RECORDS FOR THE EXERCISE START

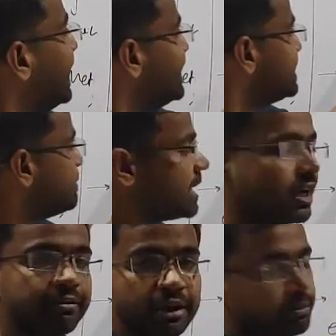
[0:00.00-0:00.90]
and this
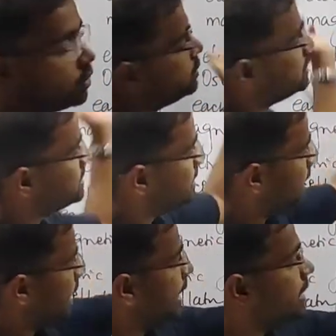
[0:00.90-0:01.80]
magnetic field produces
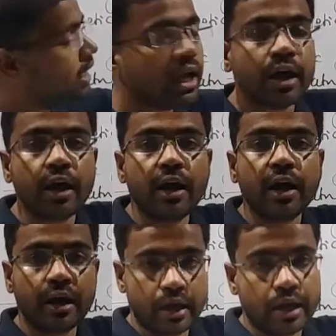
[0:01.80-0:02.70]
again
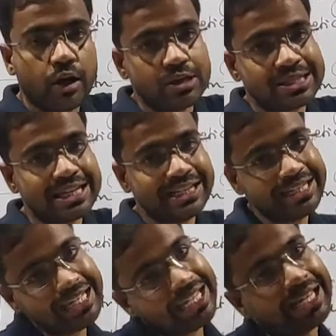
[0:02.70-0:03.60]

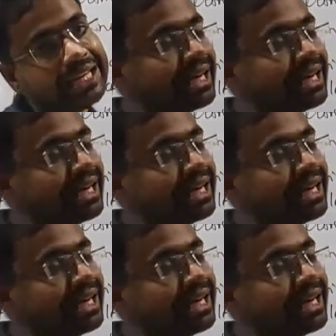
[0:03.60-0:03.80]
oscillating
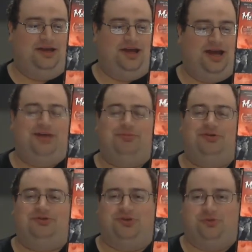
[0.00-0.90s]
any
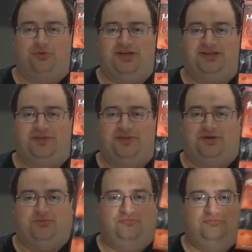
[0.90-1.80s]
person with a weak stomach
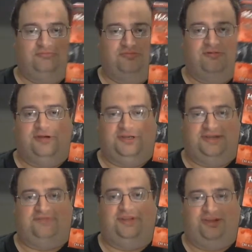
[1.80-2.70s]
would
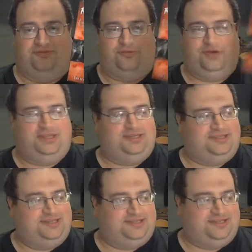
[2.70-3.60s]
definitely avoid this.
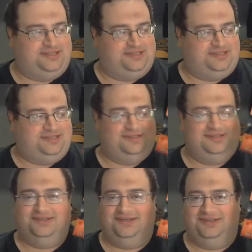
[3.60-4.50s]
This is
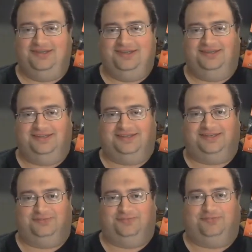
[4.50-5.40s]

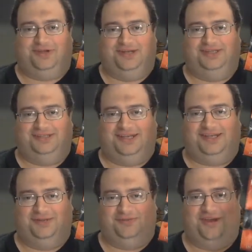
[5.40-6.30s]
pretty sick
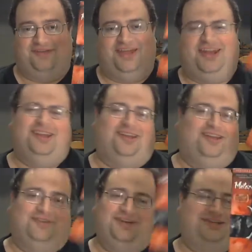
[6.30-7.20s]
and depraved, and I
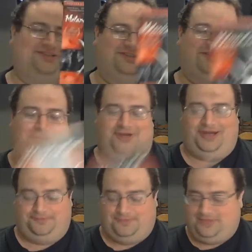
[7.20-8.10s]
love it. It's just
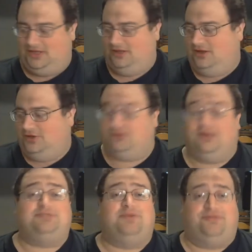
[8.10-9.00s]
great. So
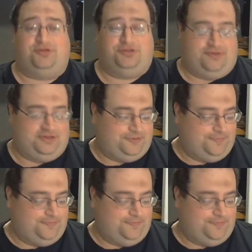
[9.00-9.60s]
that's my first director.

RECORDS FOR THE EXERCISE END
RECORDS FOR THE EXERCISE START

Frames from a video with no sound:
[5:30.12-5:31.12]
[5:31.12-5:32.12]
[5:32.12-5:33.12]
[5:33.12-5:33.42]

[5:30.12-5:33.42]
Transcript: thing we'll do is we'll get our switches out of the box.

RECORDS FOR THE EXERCISE END

■ TASK DIRECTIONS: In the records above, find the line with "[5:31.12-5:32.12]"; write out exactly that line and each one after it, stopping after the line with "Transcript: thing we'll".

■ YOUR SOLUTION:
[5:31.12-5:32.12]
[5:32.12-5:33.12]
[5:33.12-5:33.42]

[5:30.12-5:33.42]
Transcript: thing we'll do is we'll get our switches out of the box.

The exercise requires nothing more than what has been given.